New speculative office space has opened in downtown, Bright says, although relatively high vacancy rates have kept overall St. Cloud a tenants’ market. “Businesses with a history of being tenants have constructed buildings looking to occupy them, [and are] building additional space to lease out,” he says. “The problem is that many they targeted as potential tenants also constructed their own buildings, and are in the hunt for renters as well, creating something of a vicious cycle.”

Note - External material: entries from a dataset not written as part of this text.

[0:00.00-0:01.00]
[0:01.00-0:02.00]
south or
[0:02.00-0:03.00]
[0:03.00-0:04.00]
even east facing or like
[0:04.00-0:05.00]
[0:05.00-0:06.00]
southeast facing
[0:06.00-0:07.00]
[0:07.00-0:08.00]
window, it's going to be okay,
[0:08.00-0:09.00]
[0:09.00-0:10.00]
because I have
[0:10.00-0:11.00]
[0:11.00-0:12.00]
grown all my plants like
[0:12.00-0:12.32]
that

Areas along the city’s West Division and Second Streets that run through the center of St. Cloud from east to west, have been the focus of recent business development and expansion. “We continue to see a lot of interest in that area from restaurant and hospitality-type businesses,” Bright says. “But there’s no longer much land available along Division and Second. If someone comes here looking for three to five sites for a restaurant, for example, they won’t find them, so they have to look at tearing down or renovating, which aren’t always the easiest options.”

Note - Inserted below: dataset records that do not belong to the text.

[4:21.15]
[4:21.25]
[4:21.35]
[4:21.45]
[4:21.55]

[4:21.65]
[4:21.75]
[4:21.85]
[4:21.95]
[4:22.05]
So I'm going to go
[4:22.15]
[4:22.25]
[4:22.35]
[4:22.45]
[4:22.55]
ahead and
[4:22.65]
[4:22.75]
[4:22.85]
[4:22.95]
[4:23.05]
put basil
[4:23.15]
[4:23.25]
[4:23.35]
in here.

One local businessman who hasn’t shied from that redevelopment challenge is Dan Borgert, CEO of B.K. Foley Land and Development in St. Cloud. Over the past two years, Borgert has purchased and renovated 10 buildings in the 800 and 900 blocks of West St. Germain Street—some of which were blighted—in what’s known as the arts district on the west side of downtown. Borgert’s new exterior facades and interior infrastructure upgrades have already attracted a number of new tenants, including an independently owned Italian restaurant that will open soon, and a portrait photography business. “Our goal was to buy these neglected properties and take them from ‘worst to first,’ so to speak,” Borgert says.
Landing Buyers
As land for commercial development grows more scarce and costly in outlying areas of the Twin Cities metro, more developers and businesses have begun eyeing areas north of Monticello along I-94 as well as St. Cloud itself for potential investment or new facilities. With the growth of suburbs such as Maple Grove, Rogers, Elk River, and Big Lake—and with good prospects for a link to St. Cloud from the Northstar commuter line sometime after 2009—St. Cloud–area businesses may become viable employers for people living in the northwest or northern exurbs of the Twin Cities.

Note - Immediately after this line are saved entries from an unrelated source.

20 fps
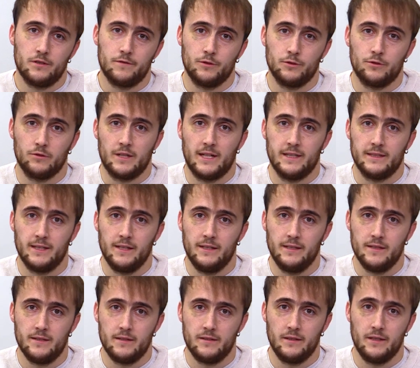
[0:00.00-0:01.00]

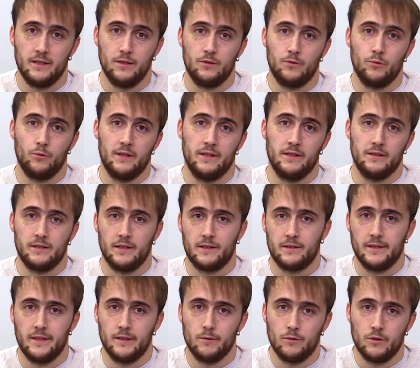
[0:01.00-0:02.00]
photocatalyst into the
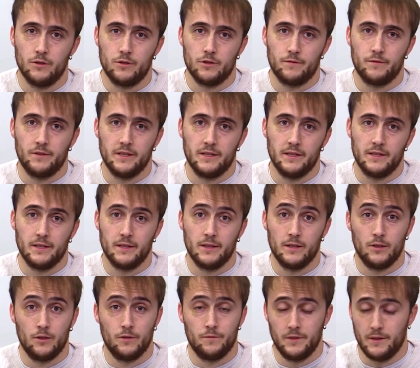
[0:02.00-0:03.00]
internal walls of
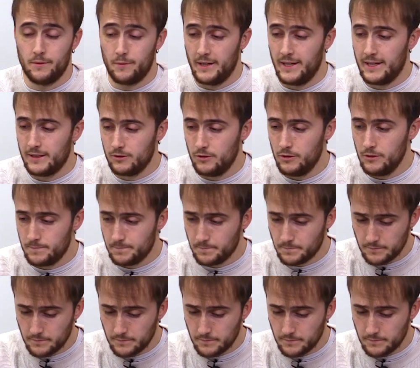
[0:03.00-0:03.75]
the reactor.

While industrial-zoned land in some second- or third-tier Twin Cities suburbs might run $8 per square foot, for example, in areas near St. Cloud it’s often closer to $4 per square foot, with utilities sometimes already in place. Doran says she recently fielded an offer to purchase land in a Sartell industrial park, about six miles north of St. Cloud, for $2 per square foot.
But St. Cloud hasn’t been immune from escalating land costs, especially in fast-growing parts of town around Division Street, Second Street, and Highway 23. “Costs for commercial land on the west side have been rising, some of which is now in the $17 to $20 per square foot range,” Bright says. “On the east side you might be closer to the $8 to $10 per square foot range, but even that in the past several years has gone up two to three dollars per foot.”